Copies of the full text of these decisions and orders are available
in the Public Reference Room of the Office of Hearings and Appeals,
Room 1E-234, Forrestal Building, 1000 Independence Avenue, S.W.,
Washington, D.C. 20585-0107, Monday through Friday, between the hours
of 1:00 p.m. and 5:00 p.m., except federal holidays. They are also
available inEnergy Management: Federal Energy Guidelines, a
commercially published loose leaf reporter system. Some decisions and
orders are available on the Office of Hearings and Appeals World Wide
Web site at http://www.oha.doe.gov.
Dated: September 5, 1996.
George B. Breznay,
Director, Office of Hearings and Appeals.
Appeals
Glen M. Jameson, 5/13/96, VFA-0147
Glen M. Jameson filed an Appeal from a determination issued to him
on March 5, 1996, by the DOE's Oak Ridge Operations Office (Oak Ridge)
in response to a request for information that Mr. Jameson submitted
under the Freedom of Information Act (FOIA). In that determination, Oak
Ridge released the documents Mr. Jameson requested, but withheld
portions on the basis that they were exempt from disclosure pursuant to
Exemption 4 of the FOIA. Mr.
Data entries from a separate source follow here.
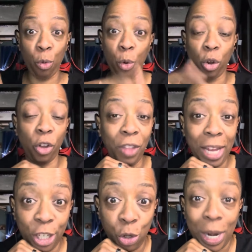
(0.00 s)
world on the
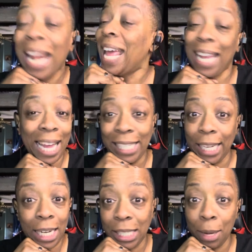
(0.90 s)
internet can
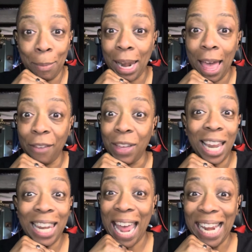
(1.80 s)
dig into my life.
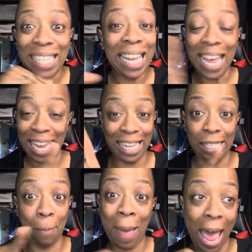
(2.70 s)
Ladies,
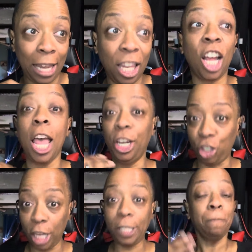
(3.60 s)
it's a bad look.
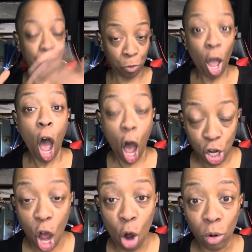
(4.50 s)
Just a
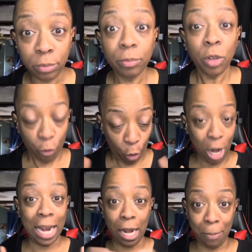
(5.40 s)
note for
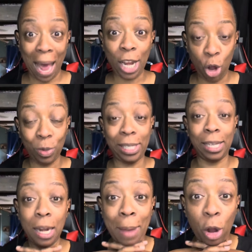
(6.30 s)
anybody who is
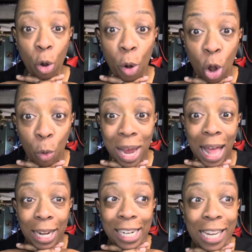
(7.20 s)
thinking about going on
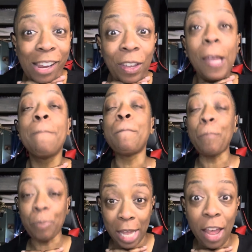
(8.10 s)
reality TV.
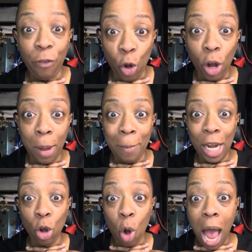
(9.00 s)
If you're
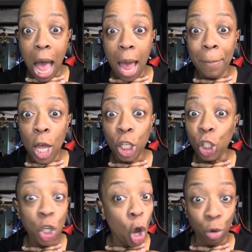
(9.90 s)
committing crime,
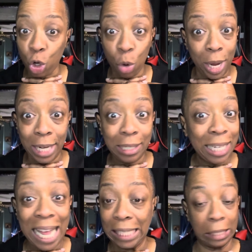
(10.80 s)
don't do
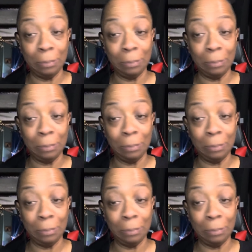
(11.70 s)
it.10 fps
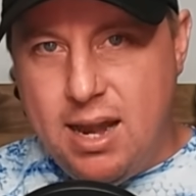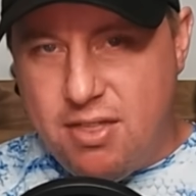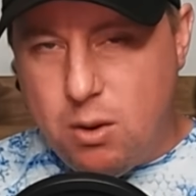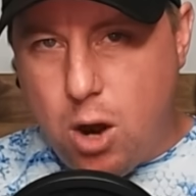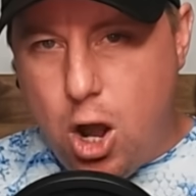Now,
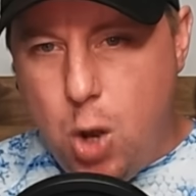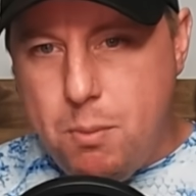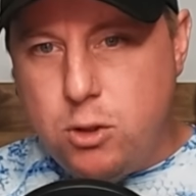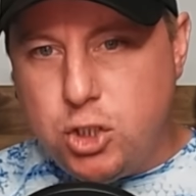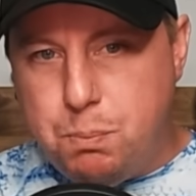they were
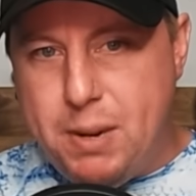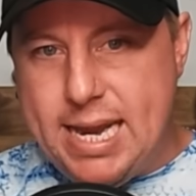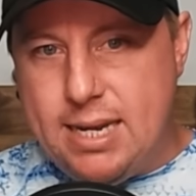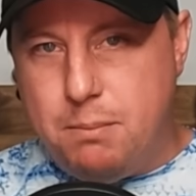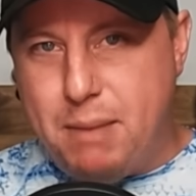almost
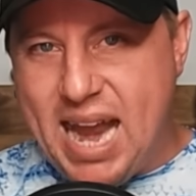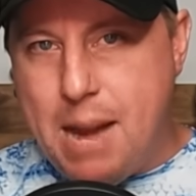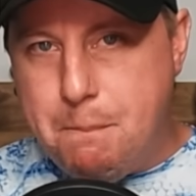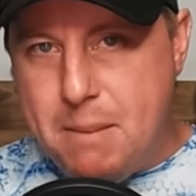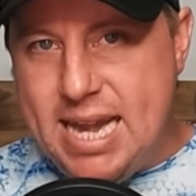beaten by
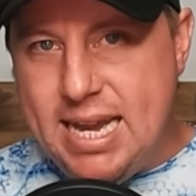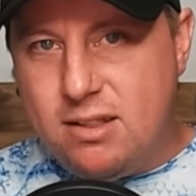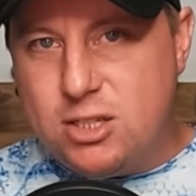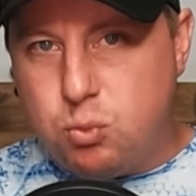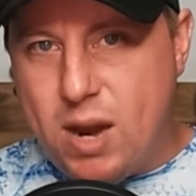a meaningless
Jameson argued that (i) PAI Corporation,
whose contract and invoices he was requesting, should not have been
permitted to have any input in the response to his request; (ii) the
contract is not a prospective procurement; (iii) DOE procurement has
been greatly curtailed, therefore, PAI is winding down and does not
have a competitive advantage to be protected; (iv) he does not work in
or with anybody in the federal contracting arena, and is in no position
to divulge the information to any of PAI's competitors; and (v) the
information that has been withheld is not privileged or confidential.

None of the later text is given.